Oligarchie e controllo centralizzato
La pandemia ha messo in luce come le oligarchie finanziarie, che de facto governano gli stati moderni, possano utilizzare le crisi per rafforzare il loro controllo. Questi gruppi di potere sono riusciti a trasformare il libertarismo individualistico delle società di mercato in un conformismo autoritario, dove il dissenso è non solo disincentivato, ma anche punito.
Il controllo dei media ha giocato un ruolo cruciale in questo processo. La conferma che dal 2020 il Dipartimento per la Sicurezza Nazionale degli Stati Uniti (Homeland Security) si sia incontrato regolarmente con i rappresentanti di piattaforme come Twitter, Facebook e Wikipedia per coordinare la moderazione dei contenuti non è stata una sorpresa.
I media, così come i social network, sono diventati strumenti di sorveglianza e repressione del dissenso, e il loro allineamento con gli interessi delle oligarchie economiche dimostra quanto sia facile ottenere fedeltà al potere quando c’è una scusa morale sufficiente.
La legge marziale ufficiosa: dal Covid alla guerra
Durante la pandemia, molte delle misure adottate ricordavano una sorta di legge marziale ufficiosa, con restrizioni alla mobilità, chiusure forzate e la sorveglianza di massa dei cittadini.
Sebbene queste misure siano state giustificate in nome della salute pubblica, hanno posto le basi per una gestione sempre più autoritaria delle emergenze. Oggi, con la guerra in corso e le tensioni geopolitiche in aumento, queste dinamiche rischiano di essere ripetute o addirittura intensificate.

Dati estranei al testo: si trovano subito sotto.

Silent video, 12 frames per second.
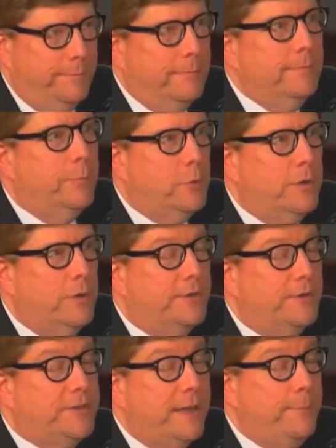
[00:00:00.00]
board or
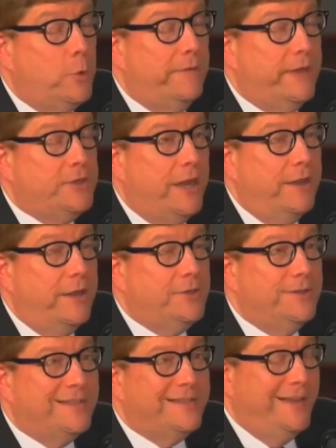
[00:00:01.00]
State Board of Education
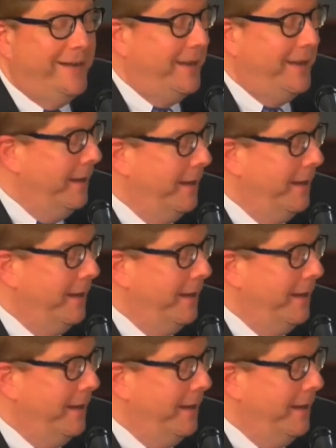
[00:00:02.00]
study,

L’idea che la guerra rappresenti un “problema” per le élite al potere è un’illusione. Queste crisi, infatti, vengono sfruttate come opportunità per consolidare il controllo, legittimare politiche repressive e ridurre ulteriormente lo spazio per la democrazia e la partecipazione popolare. Le oligarchie finanziarie non sono interessate alla “salvezza” del sistema democratico, ma piuttosto alla sua trasformazione in un sistema di controllo centralizzato e indiscutibile.
La lezione di Orwell: il controllo attraverso la guerra permanente
In questo contesto, la lezione di George Orwell appare più rilevante che mai. Nel suo celebre romanzo “1984”, Orwell descrive una società in cui il potere è mantenuto attraverso la condizione di guerra permanente.
Le élite al potere hanno bisogno di un conflitto costante, sia esso reale o immaginato, per giustificare le loro politiche repressive e mantenere il controllo. Questo principio si sta manifestando in modo sempre più evidente anche nel mondo contemporaneo, dove il conflitto diventa la condizione normale, e non l’eccezione.
Il risultato di questa evoluzione è che stiamo entrando in un’era di “guerra permanente”, dove le crisi si succedono una dopo l’altra, alimentando una spirale di paura e repressione.
La nuova legge marziale che sta prendendo forma non ha bisogno di essere dichiarata ufficialmente: è già operativa attraverso il controllo dei media, la sorveglianza tecnologica e la repressione del dissenso.